Treasury sought public comments from investors, securitizers, market participants and stakeholders about the development of a responsible PLS market.  Treasury also held a roundtable with institutional investors, and met with issuers, trustees, and due diligence firms to evaluate the most effective methods for ensuring investor protections, implementing necessary market reforms, and enforcing standards.
 
However, Treasury also recognized that the PLS market has been dormant since the financial crisis partly because of a “chicken-and-egg” phenomenon between rating agencies and originator-aggregators.

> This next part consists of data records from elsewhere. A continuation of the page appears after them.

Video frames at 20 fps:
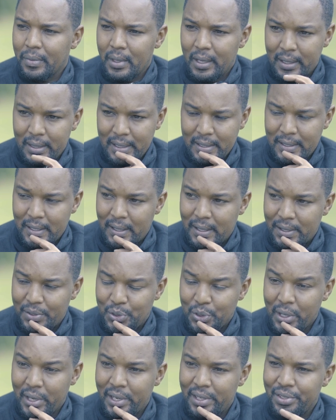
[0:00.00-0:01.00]
Yeah, that's another
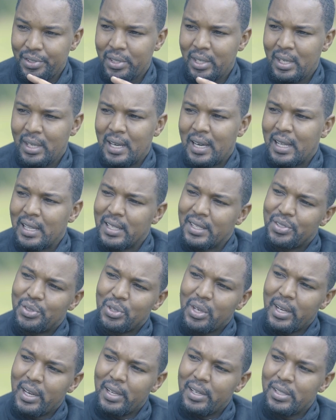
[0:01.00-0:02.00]
challenge. Another
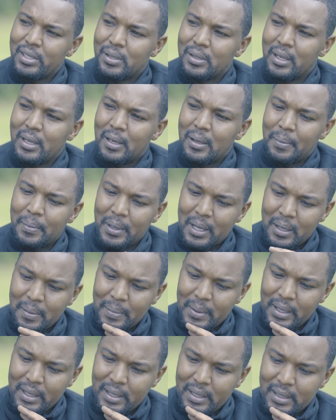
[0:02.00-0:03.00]
challenge
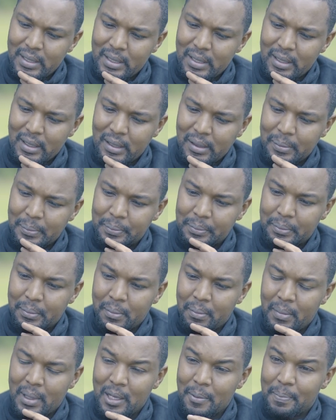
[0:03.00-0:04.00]
maybe is
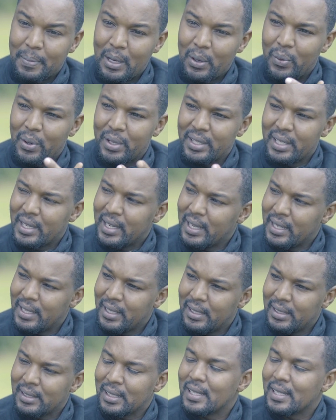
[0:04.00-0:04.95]
manpower at the kennel,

Rating agencies will not rate mortgage pools without loan-level data, yet originator-aggregators will not originate pools of mortgage bonds without an idea of what it would take for the bond to receive a AAA rating.
 
Using our convening authority, Treasury invited six credit rating agencies to participate in an exercise over the last several months intended to provide market participants with greater transparency into their credit rating methodologies for residential mortgage loans.
 
 By increasing clarity around loss expectations and required subordination levels for more diverse pools of collateral, the credit rating agencies can stimulate a constructive market dialogue around post-crisis underwriting and securitization practices and foster greater confidence in the credit rating process for private label mortgage-backed securities (MBS).  The information obtained through this exercise may also give mortgage originators and aggregators greater insight into the potential economics of financing mortgage loans in the private label channel and the consequent implications for borrowing costs.
 
The development of a healthy and responsible PLS market is an important component of a reformed, safe, and sustainable housing finance system that will complement the enactment of comprehensive housing finance reform legislation consistent with the President's core principles released last August.